An exact reproduction of the records is required, with all images left out.

====== Material to process ======

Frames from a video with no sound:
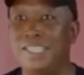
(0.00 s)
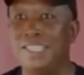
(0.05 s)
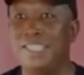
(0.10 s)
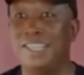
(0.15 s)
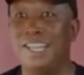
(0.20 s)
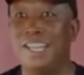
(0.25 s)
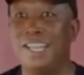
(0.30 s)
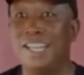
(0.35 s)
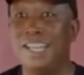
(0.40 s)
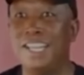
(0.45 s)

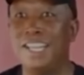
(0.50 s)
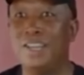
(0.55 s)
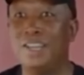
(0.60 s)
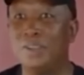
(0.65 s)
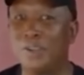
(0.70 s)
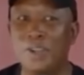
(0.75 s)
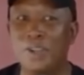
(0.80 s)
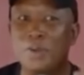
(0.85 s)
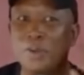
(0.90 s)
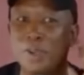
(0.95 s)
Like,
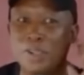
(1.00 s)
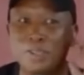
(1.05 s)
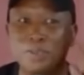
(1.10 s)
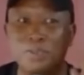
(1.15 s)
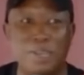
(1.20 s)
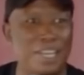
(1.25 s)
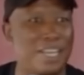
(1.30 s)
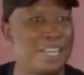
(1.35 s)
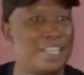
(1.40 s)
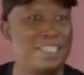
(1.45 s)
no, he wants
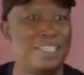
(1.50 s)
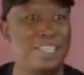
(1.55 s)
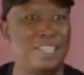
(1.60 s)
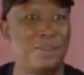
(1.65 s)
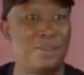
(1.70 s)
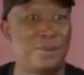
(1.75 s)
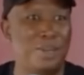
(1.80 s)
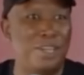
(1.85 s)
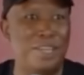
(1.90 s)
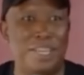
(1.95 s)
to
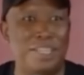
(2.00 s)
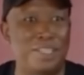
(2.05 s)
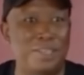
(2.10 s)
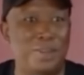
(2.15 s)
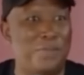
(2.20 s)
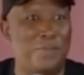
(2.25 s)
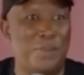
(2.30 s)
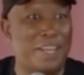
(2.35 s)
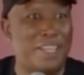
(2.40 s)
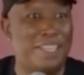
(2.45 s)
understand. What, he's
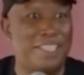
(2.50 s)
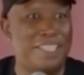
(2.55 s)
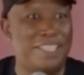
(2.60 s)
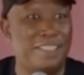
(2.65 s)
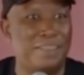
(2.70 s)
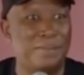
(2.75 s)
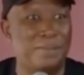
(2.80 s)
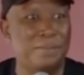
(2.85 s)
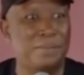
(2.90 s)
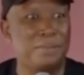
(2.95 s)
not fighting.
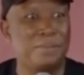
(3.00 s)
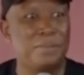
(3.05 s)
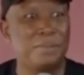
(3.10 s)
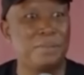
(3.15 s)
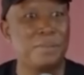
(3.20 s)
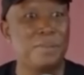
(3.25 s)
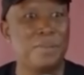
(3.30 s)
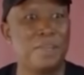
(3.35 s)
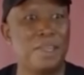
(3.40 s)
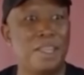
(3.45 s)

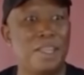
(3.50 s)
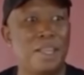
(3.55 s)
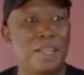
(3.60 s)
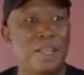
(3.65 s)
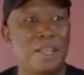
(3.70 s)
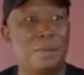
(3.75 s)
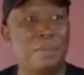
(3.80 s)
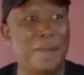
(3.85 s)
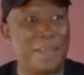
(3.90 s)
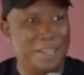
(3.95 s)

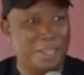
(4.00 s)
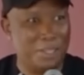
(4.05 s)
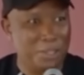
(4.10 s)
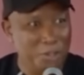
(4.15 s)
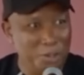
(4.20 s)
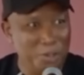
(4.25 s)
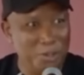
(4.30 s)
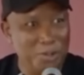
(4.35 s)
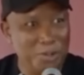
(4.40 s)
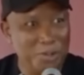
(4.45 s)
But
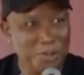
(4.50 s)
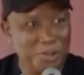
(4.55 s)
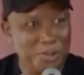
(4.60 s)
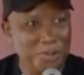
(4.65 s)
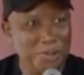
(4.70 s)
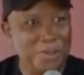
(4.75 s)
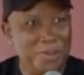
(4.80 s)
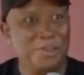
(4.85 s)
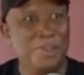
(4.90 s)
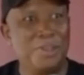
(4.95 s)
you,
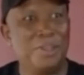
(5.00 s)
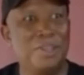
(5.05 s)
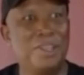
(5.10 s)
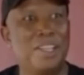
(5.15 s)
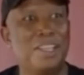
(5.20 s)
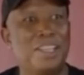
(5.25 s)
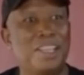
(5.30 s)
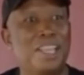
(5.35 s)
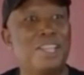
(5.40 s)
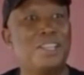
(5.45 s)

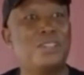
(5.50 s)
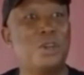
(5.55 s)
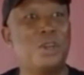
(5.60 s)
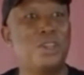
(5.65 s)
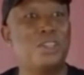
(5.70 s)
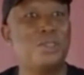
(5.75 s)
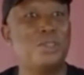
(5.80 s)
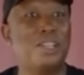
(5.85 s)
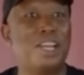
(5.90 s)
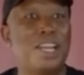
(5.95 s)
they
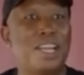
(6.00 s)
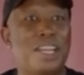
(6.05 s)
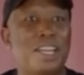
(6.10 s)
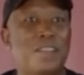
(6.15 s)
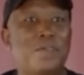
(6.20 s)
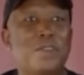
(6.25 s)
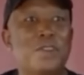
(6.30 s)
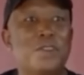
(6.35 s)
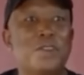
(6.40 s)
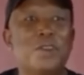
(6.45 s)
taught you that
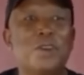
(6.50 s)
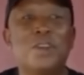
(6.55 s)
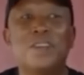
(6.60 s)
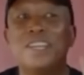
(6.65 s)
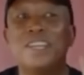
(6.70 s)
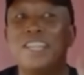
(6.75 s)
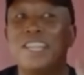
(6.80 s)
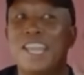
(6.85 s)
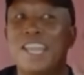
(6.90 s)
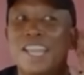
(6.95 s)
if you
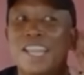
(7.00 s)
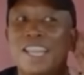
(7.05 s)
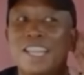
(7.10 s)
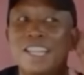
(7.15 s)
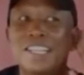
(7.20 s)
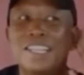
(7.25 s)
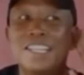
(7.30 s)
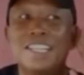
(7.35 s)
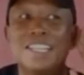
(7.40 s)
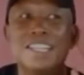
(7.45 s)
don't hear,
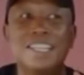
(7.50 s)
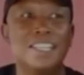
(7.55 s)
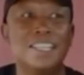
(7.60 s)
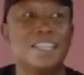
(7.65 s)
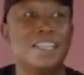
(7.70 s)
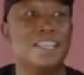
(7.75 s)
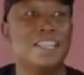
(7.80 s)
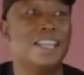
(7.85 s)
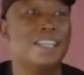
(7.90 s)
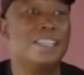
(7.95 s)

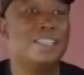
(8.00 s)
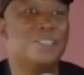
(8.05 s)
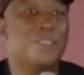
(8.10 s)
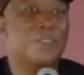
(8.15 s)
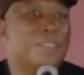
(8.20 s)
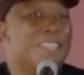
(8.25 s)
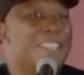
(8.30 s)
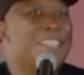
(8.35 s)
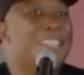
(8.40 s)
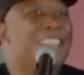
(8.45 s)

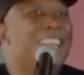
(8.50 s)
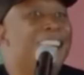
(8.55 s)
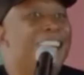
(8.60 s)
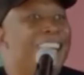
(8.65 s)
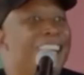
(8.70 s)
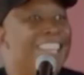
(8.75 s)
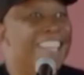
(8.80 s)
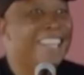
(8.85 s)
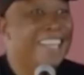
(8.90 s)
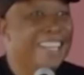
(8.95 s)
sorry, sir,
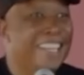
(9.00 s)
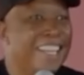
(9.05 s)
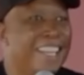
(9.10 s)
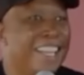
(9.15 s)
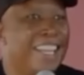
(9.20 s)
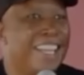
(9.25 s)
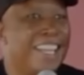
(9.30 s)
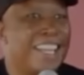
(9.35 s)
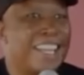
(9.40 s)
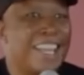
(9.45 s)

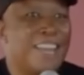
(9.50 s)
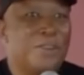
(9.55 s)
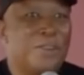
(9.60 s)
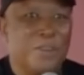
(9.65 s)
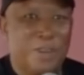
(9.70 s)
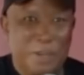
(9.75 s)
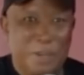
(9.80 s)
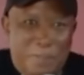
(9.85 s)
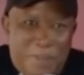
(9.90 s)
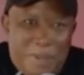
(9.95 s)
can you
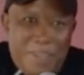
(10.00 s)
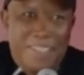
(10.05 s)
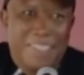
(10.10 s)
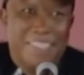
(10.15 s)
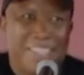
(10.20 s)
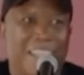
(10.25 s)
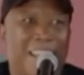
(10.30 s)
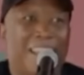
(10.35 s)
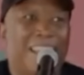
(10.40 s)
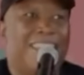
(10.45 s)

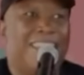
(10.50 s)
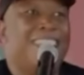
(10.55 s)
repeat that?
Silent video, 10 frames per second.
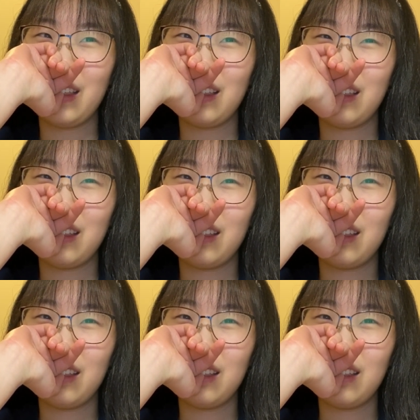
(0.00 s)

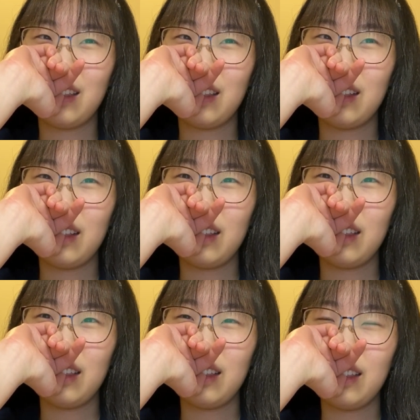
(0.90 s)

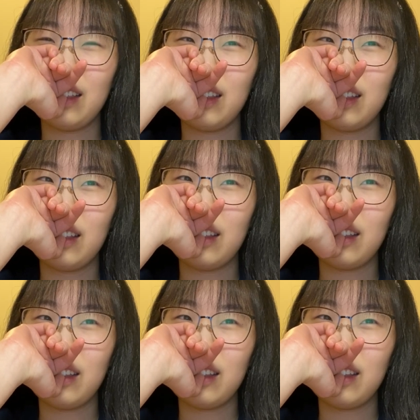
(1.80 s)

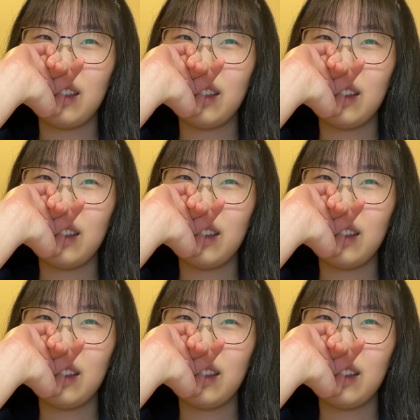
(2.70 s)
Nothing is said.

======

— Solution below —
Frames from a video with no sound:
(0.00 s)
(0.05 s)
(0.10 s)
(0.15 s)
(0.20 s)
(0.25 s)
(0.30 s)
(0.35 s)
(0.40 s)
(0.45 s)

(0.50 s)
(0.55 s)
(0.60 s)
(0.65 s)
(0.70 s)
(0.75 s)
(0.80 s)
(0.85 s)
(0.90 s)
(0.95 s)
Like,
(1.00 s)
(1.05 s)
(1.10 s)
(1.15 s)
(1.20 s)
(1.25 s)
(1.30 s)
(1.35 s)
(1.40 s)
(1.45 s)
no, he wants
(1.50 s)
(1.55 s)
(1.60 s)
(1.65 s)
(1.70 s)
(1.75 s)
(1.80 s)
(1.85 s)
(1.90 s)
(1.95 s)
to
(2.00 s)
(2.05 s)
(2.10 s)
(2.15 s)
(2.20 s)
(2.25 s)
(2.30 s)
(2.35 s)
(2.40 s)
(2.45 s)
understand. What, he's
(2.50 s)
(2.55 s)
(2.60 s)
(2.65 s)
(2.70 s)
(2.75 s)
(2.80 s)
(2.85 s)
(2.90 s)
(2.95 s)
not fighting.
(3.00 s)
(3.05 s)
(3.10 s)
(3.15 s)
(3.20 s)
(3.25 s)
(3.30 s)
(3.35 s)
(3.40 s)
(3.45 s)

(3.50 s)
(3.55 s)
(3.60 s)
(3.65 s)
(3.70 s)
(3.75 s)
(3.80 s)
(3.85 s)
(3.90 s)
(3.95 s)

(4.00 s)
(4.05 s)
(4.10 s)
(4.15 s)
(4.20 s)
(4.25 s)
(4.30 s)
(4.35 s)
(4.40 s)
(4.45 s)
But
(4.50 s)
(4.55 s)
(4.60 s)
(4.65 s)
(4.70 s)
(4.75 s)
(4.80 s)
(4.85 s)
(4.90 s)
(4.95 s)
you,
(5.00 s)
(5.05 s)
(5.10 s)
(5.15 s)
(5.20 s)
(5.25 s)
(5.30 s)
(5.35 s)
(5.40 s)
(5.45 s)

(5.50 s)
(5.55 s)
(5.60 s)
(5.65 s)
(5.70 s)
(5.75 s)
(5.80 s)
(5.85 s)
(5.90 s)
(5.95 s)
they
(6.00 s)
(6.05 s)
(6.10 s)
(6.15 s)
(6.20 s)
(6.25 s)
(6.30 s)
(6.35 s)
(6.40 s)
(6.45 s)
taught you that
(6.50 s)
(6.55 s)
(6.60 s)
(6.65 s)
(6.70 s)
(6.75 s)
(6.80 s)
(6.85 s)
(6.90 s)
(6.95 s)
if you
(7.00 s)
(7.05 s)
(7.10 s)
(7.15 s)
(7.20 s)
(7.25 s)
(7.30 s)
(7.35 s)
(7.40 s)
(7.45 s)
don't hear,
(7.50 s)
(7.55 s)
(7.60 s)
(7.65 s)
(7.70 s)
(7.75 s)
(7.80 s)
(7.85 s)
(7.90 s)
(7.95 s)

(8.00 s)
(8.05 s)
(8.10 s)
(8.15 s)
(8.20 s)
(8.25 s)
(8.30 s)
(8.35 s)
(8.40 s)
(8.45 s)

(8.50 s)
(8.55 s)
(8.60 s)
(8.65 s)
(8.70 s)
(8.75 s)
(8.80 s)
(8.85 s)
(8.90 s)
(8.95 s)
sorry, sir,
(9.00 s)
(9.05 s)
(9.10 s)
(9.15 s)
(9.20 s)
(9.25 s)
(9.30 s)
(9.35 s)
(9.40 s)
(9.45 s)

(9.50 s)
(9.55 s)
(9.60 s)
(9.65 s)
(9.70 s)
(9.75 s)
(9.80 s)
(9.85 s)
(9.90 s)
(9.95 s)
can you
(10.00 s)
(10.05 s)
(10.10 s)
(10.15 s)
(10.20 s)
(10.25 s)
(10.30 s)
(10.35 s)
(10.40 s)
(10.45 s)

(10.50 s)
(10.55 s)
repeat that?
Silent video, 10 frames per second.
(0.00 s)

(0.90 s)

(1.80 s)

(2.70 s)
Nothing is said.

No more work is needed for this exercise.